=== TASK INSTRUCTIONS ===
For this exercise, copy exactly every line from the one holding "[00:00:14.29 to 00:00:14.49]" through the end of the data, both included. Omit pictures.

(Saved entries)
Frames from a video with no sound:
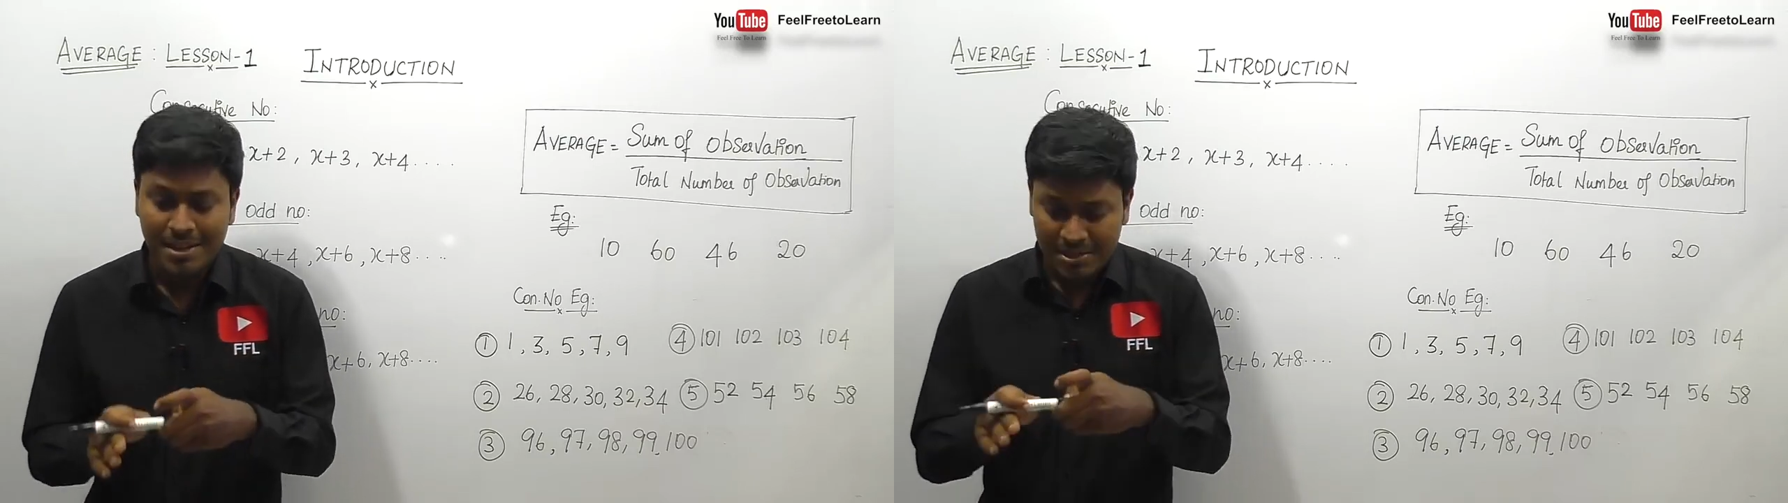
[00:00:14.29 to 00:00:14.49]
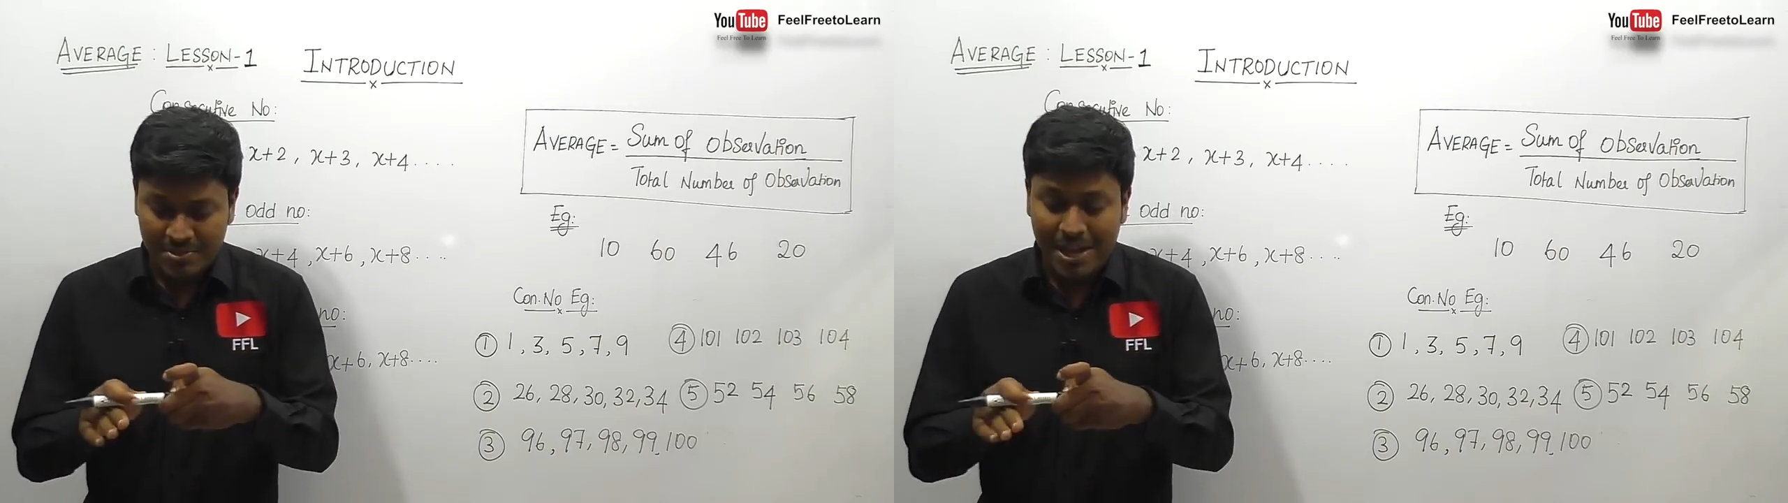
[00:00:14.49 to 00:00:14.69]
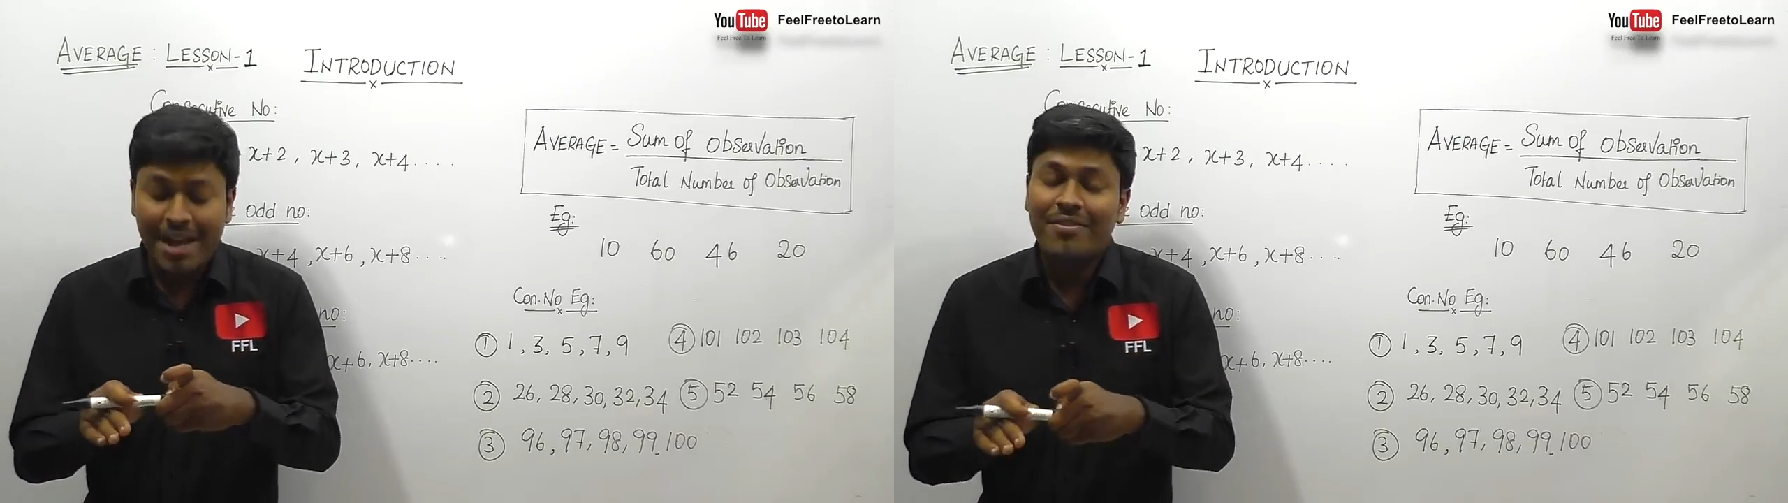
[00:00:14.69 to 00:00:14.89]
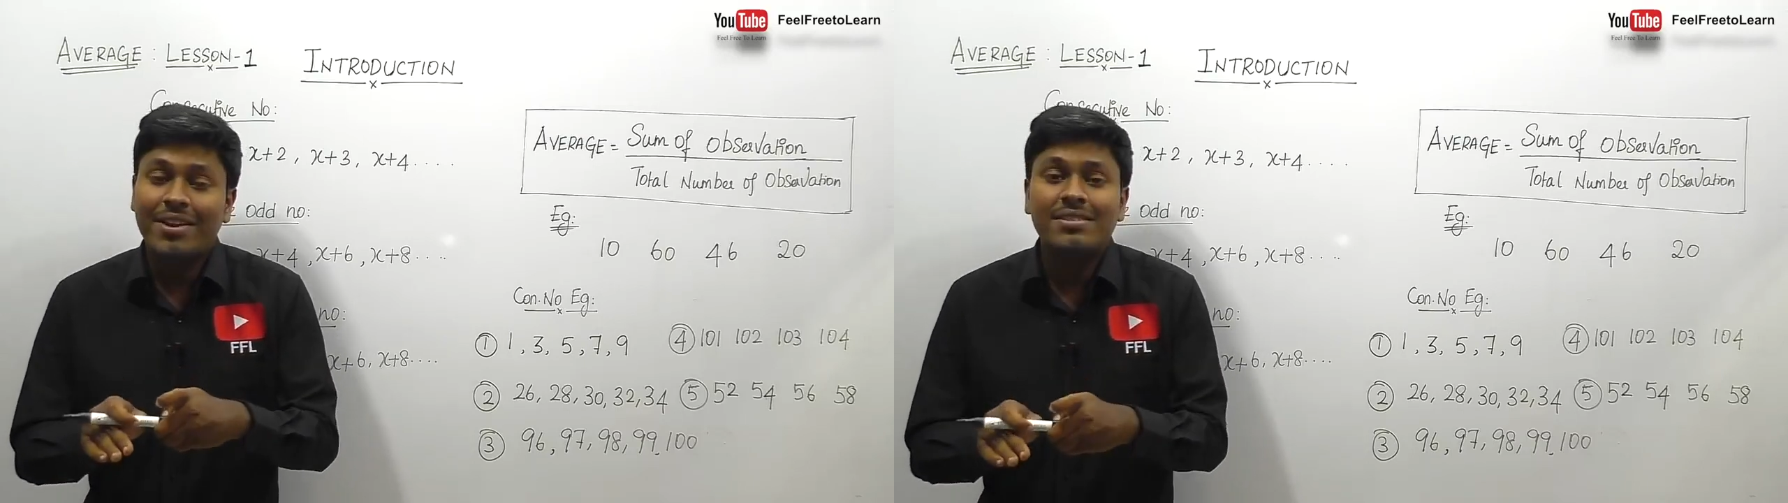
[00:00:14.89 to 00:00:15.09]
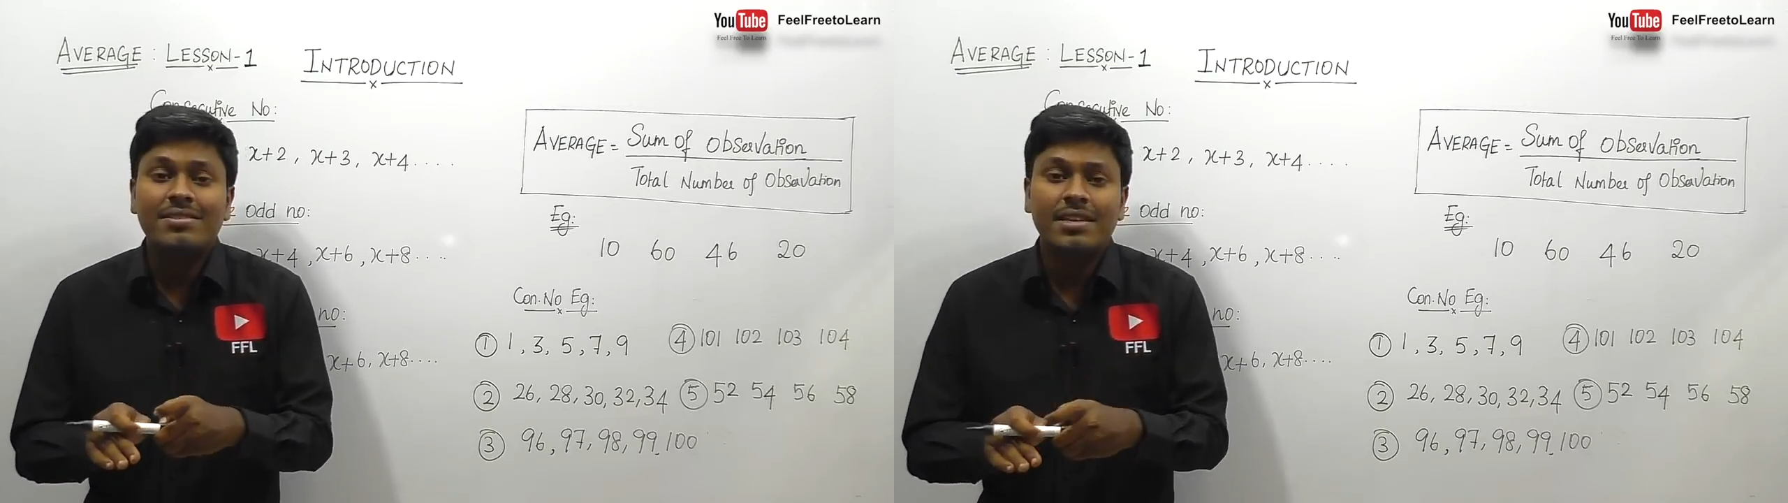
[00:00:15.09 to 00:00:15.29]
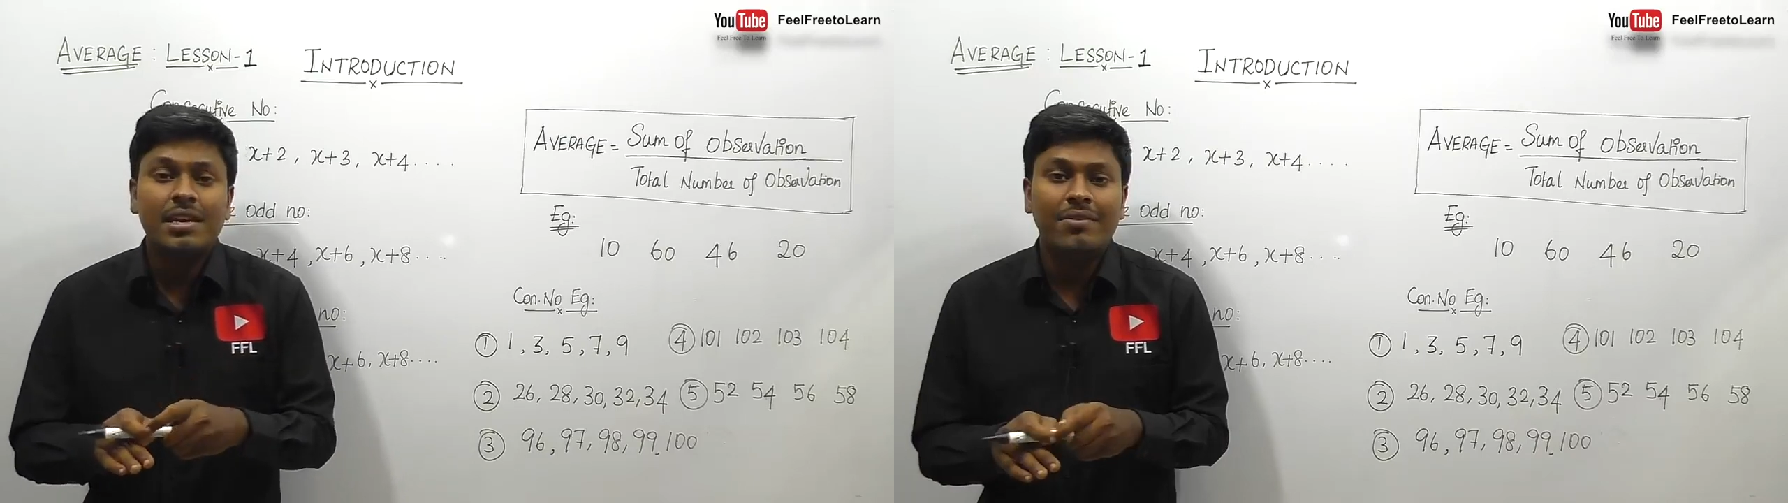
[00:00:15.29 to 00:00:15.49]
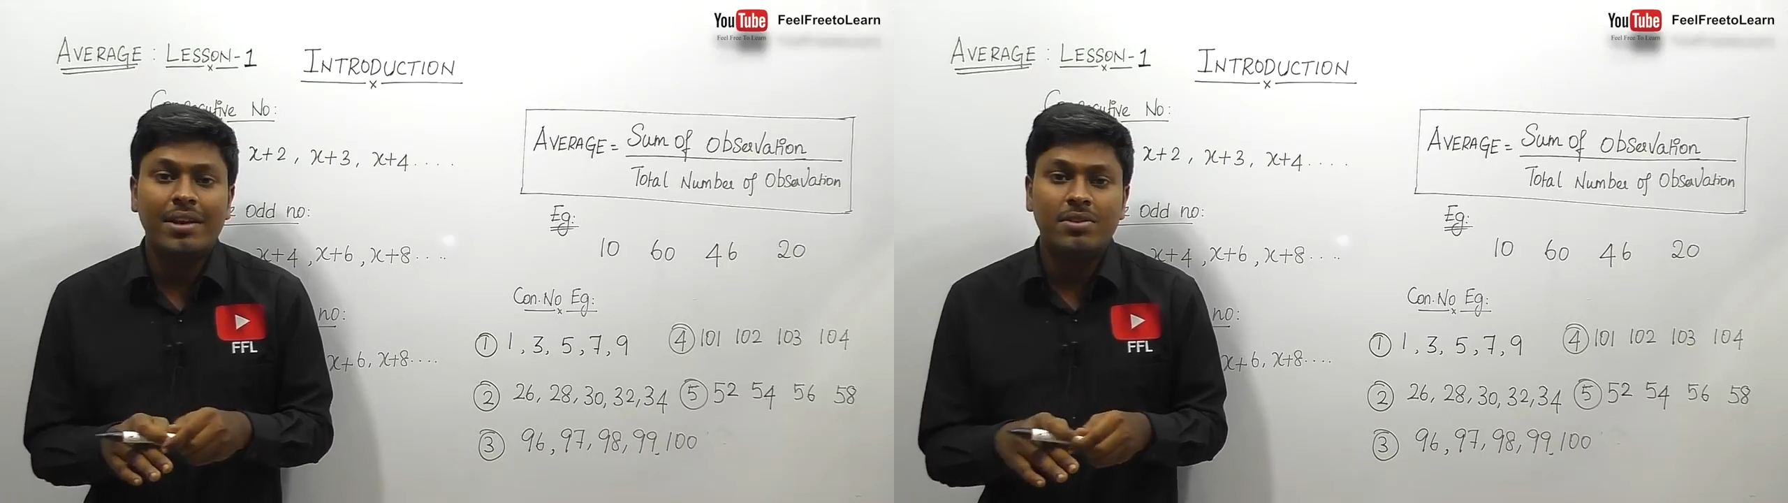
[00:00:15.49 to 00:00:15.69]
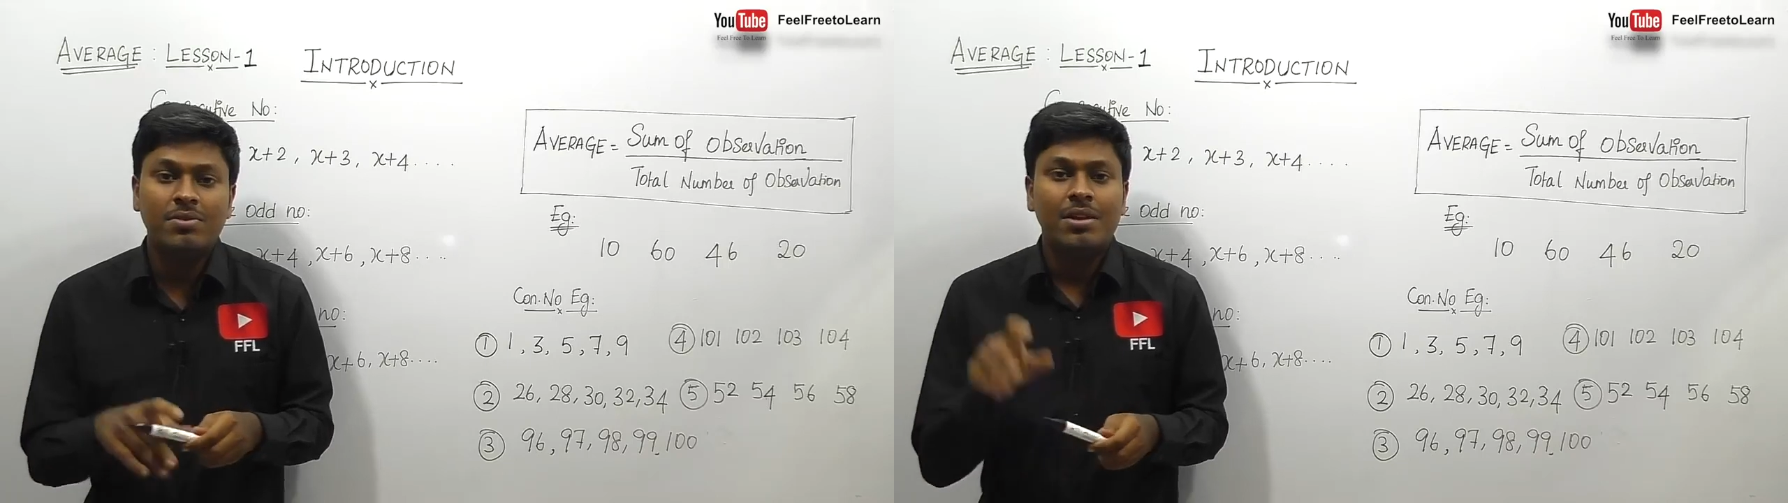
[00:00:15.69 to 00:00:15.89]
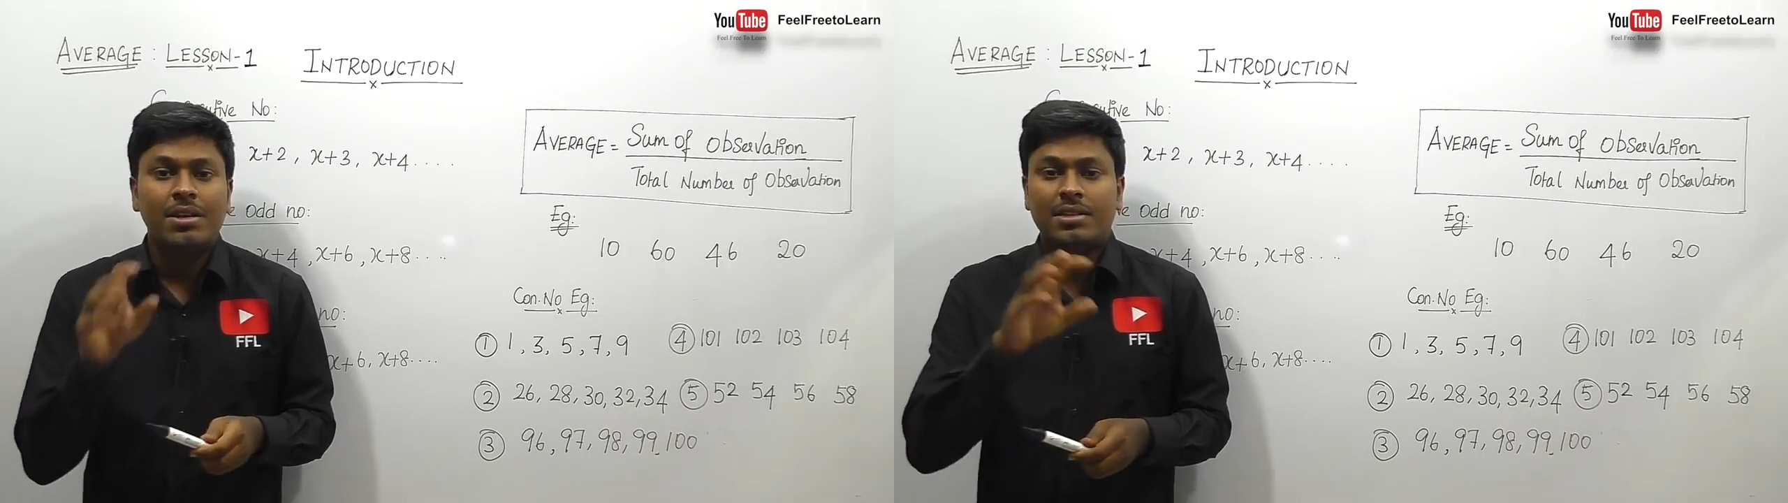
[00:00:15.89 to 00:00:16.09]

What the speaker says: So average is equal to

=== REPLY TO THE EXERCISE ===
[00:00:14.29 to 00:00:14.49]
[00:00:14.49 to 00:00:14.69]
[00:00:14.69 to 00:00:14.89]
[00:00:14.89 to 00:00:15.09]
[00:00:15.09 to 00:00:15.29]
[00:00:15.29 to 00:00:15.49]
[00:00:15.49 to 00:00:15.69]
[00:00:15.69 to 00:00:15.89]
[00:00:15.89 to 00:00:16.09]

What the speaker says: So average is equal to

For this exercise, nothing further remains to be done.